(Stored data entries)
----------------

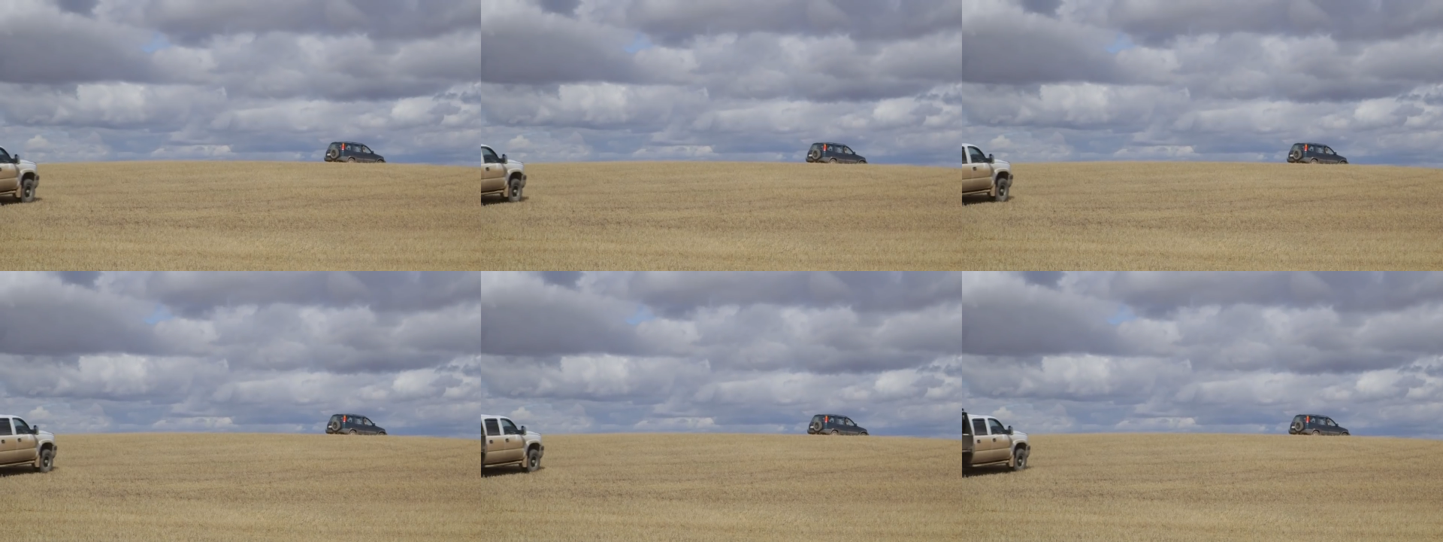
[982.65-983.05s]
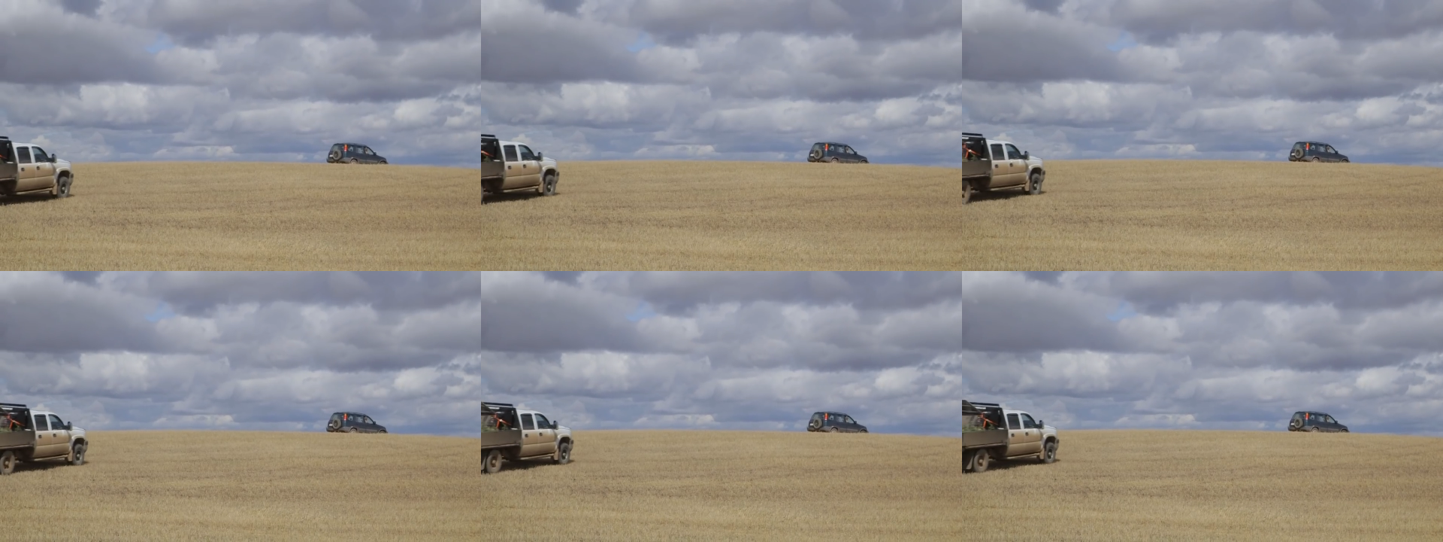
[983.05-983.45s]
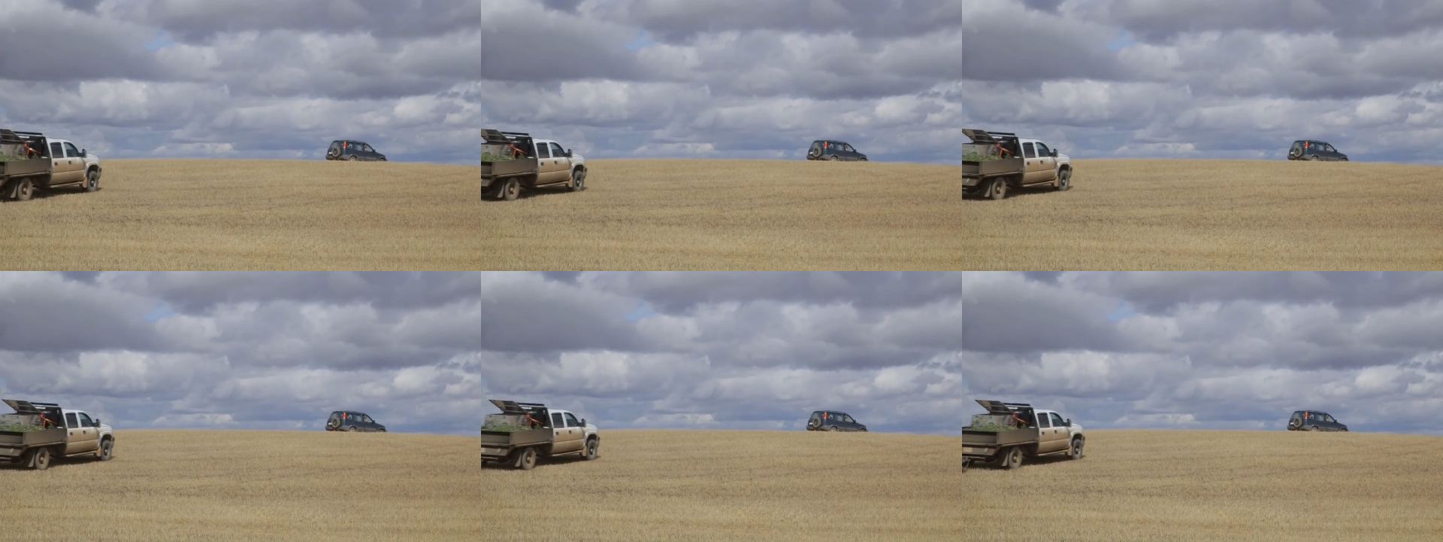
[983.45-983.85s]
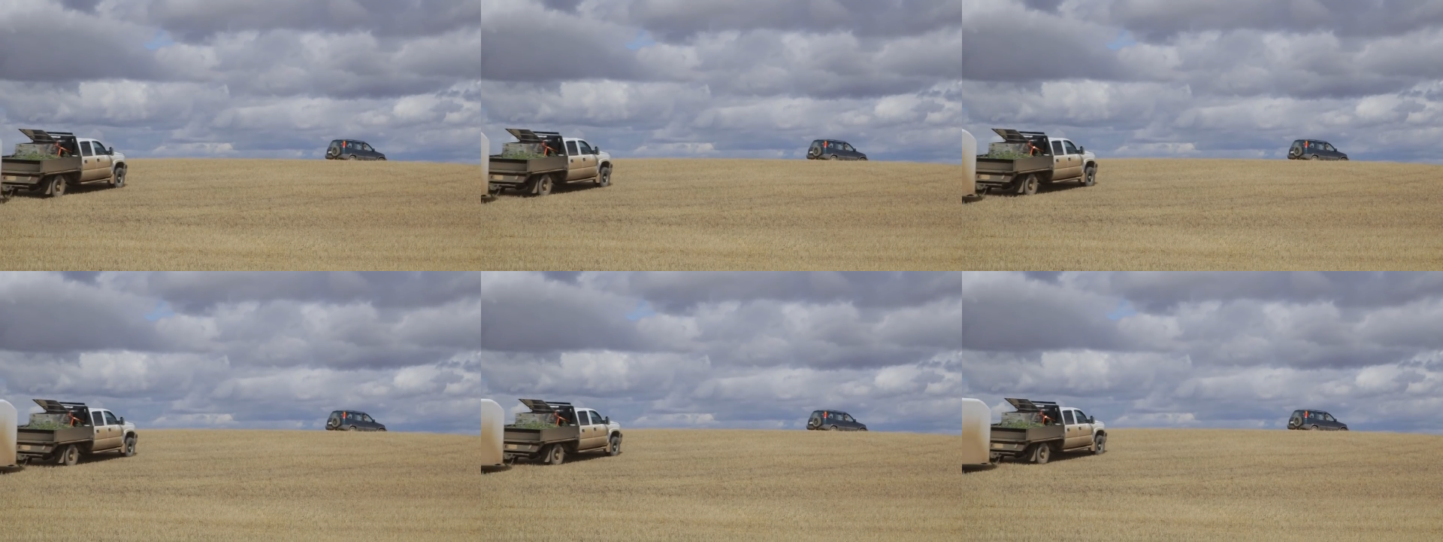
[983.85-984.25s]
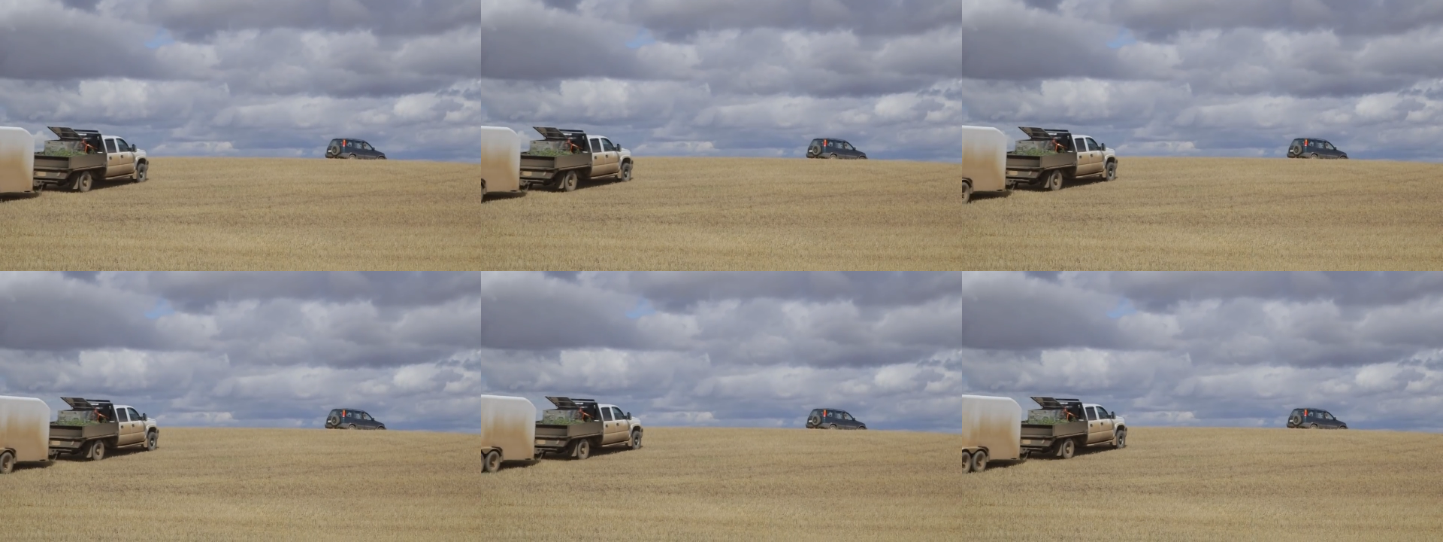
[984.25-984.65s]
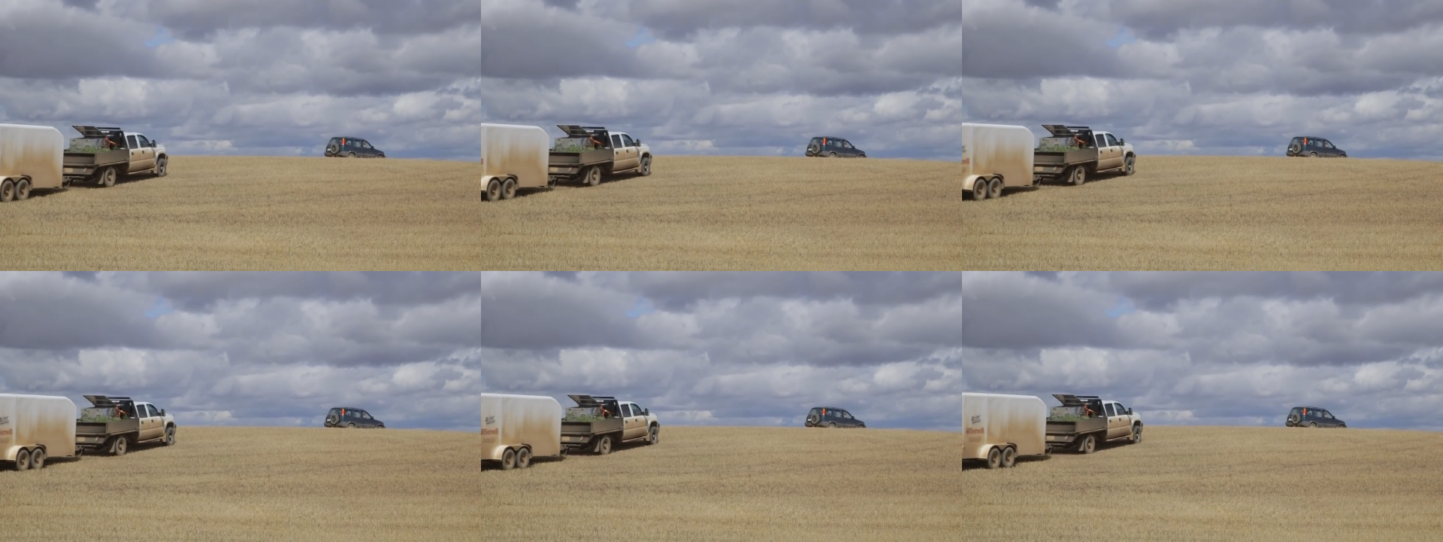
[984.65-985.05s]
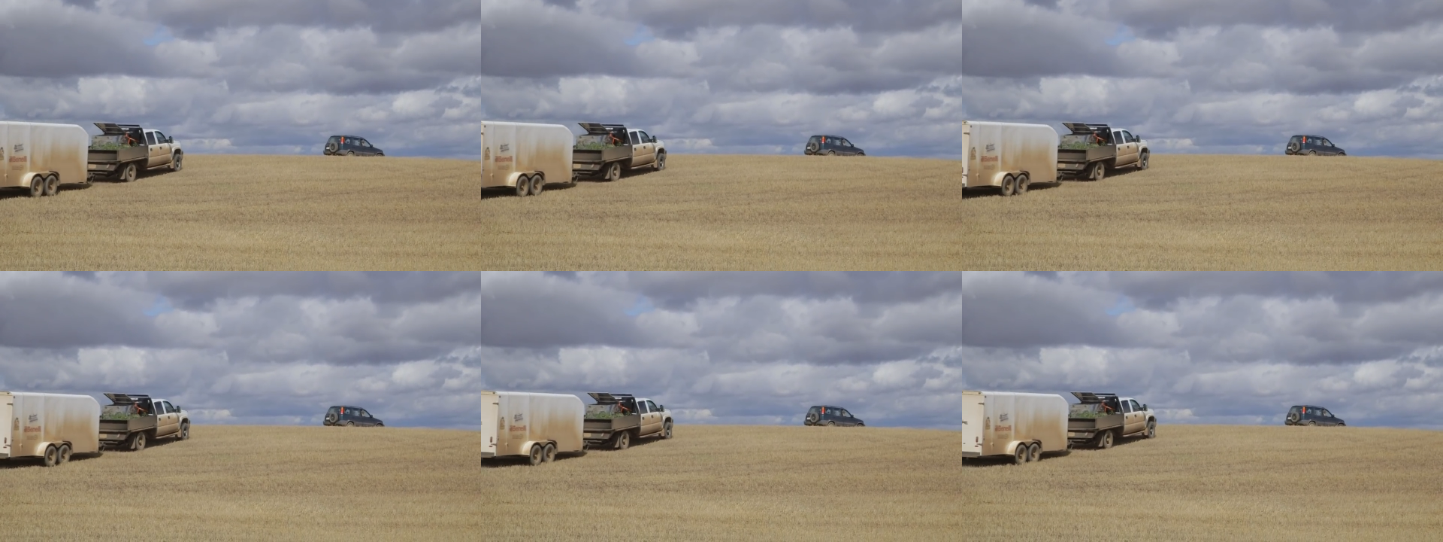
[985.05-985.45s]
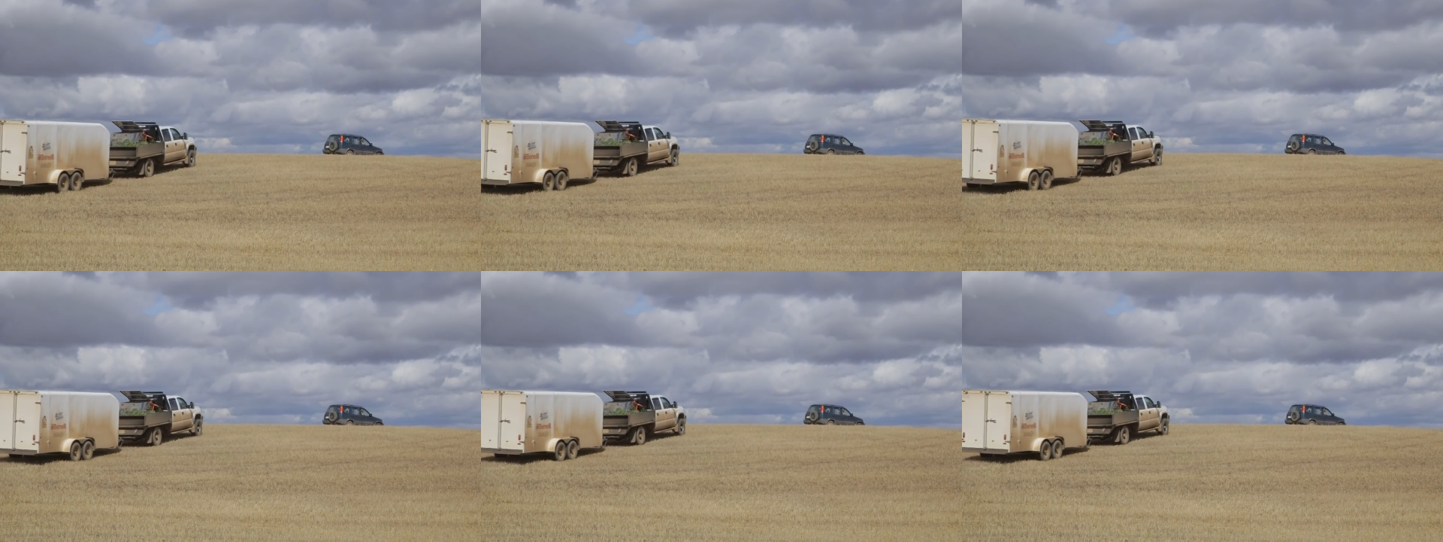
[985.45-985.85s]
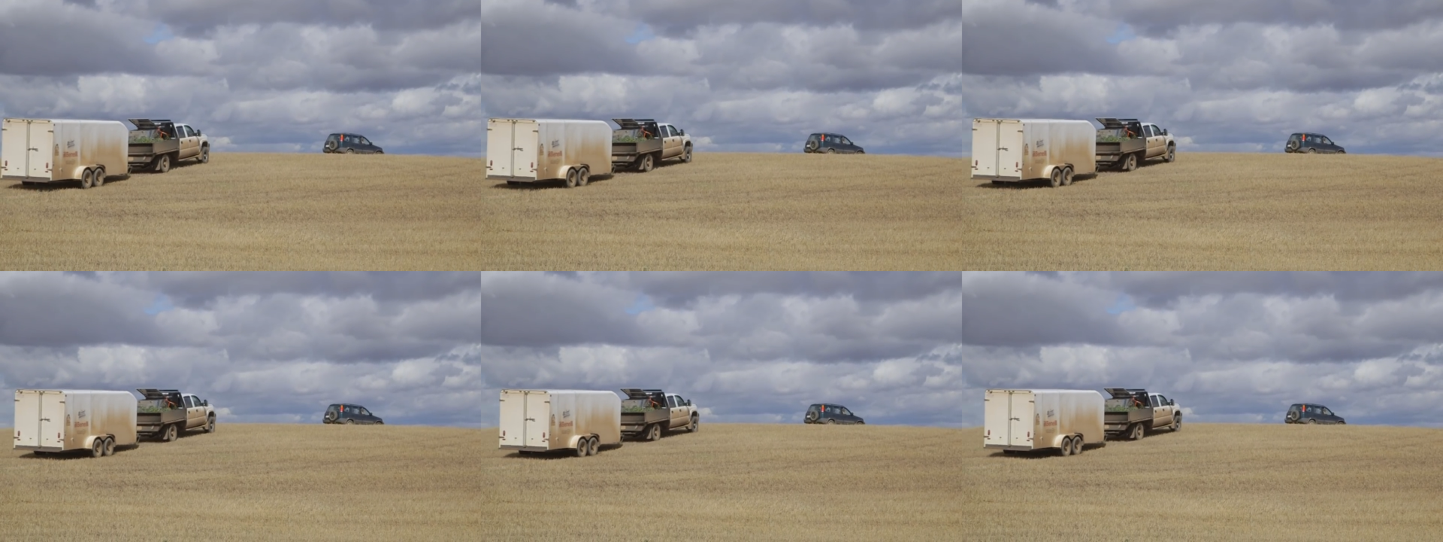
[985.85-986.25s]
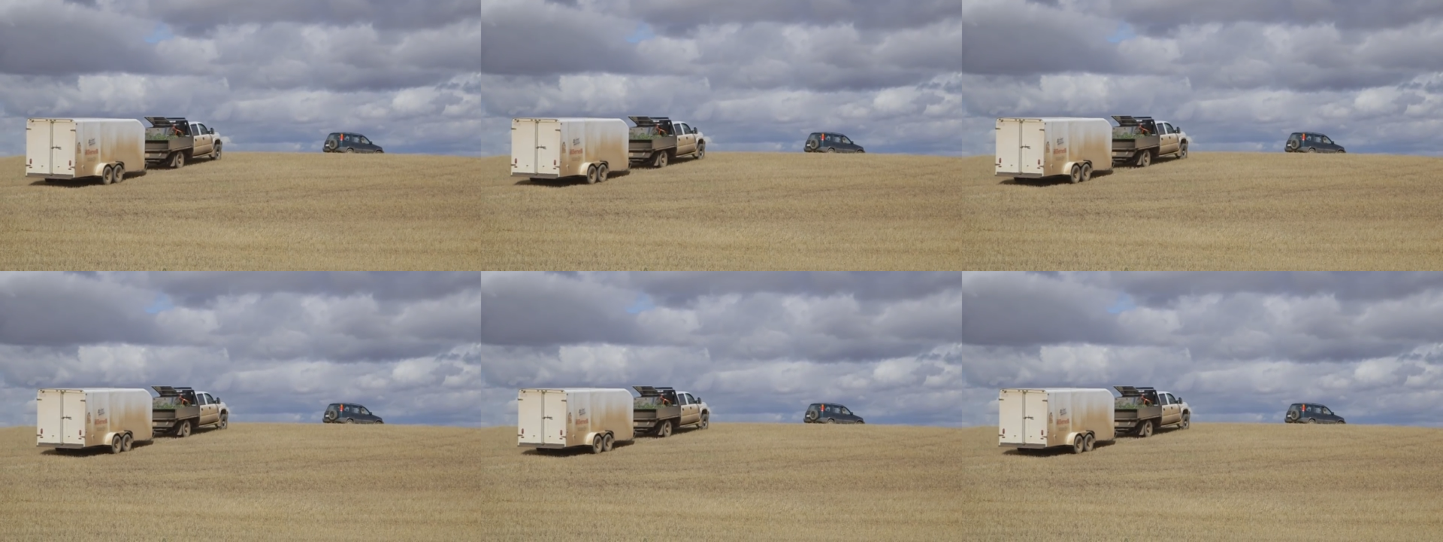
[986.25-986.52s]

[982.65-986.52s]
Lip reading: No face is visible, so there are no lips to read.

----------------

**WORK INSTRUCTION:** A word-for-word copy is needed of the lines from the line holding "[985.05-985.45s]" through the end of the records, both included, excluding every picture.

**RESPONSE BOX:**
[985.05-985.45s]
[985.45-985.85s]
[985.85-986.25s]
[986.25-986.52s]

[982.65-986.52s]
Lip reading: No face is visible, so there are no lips to read.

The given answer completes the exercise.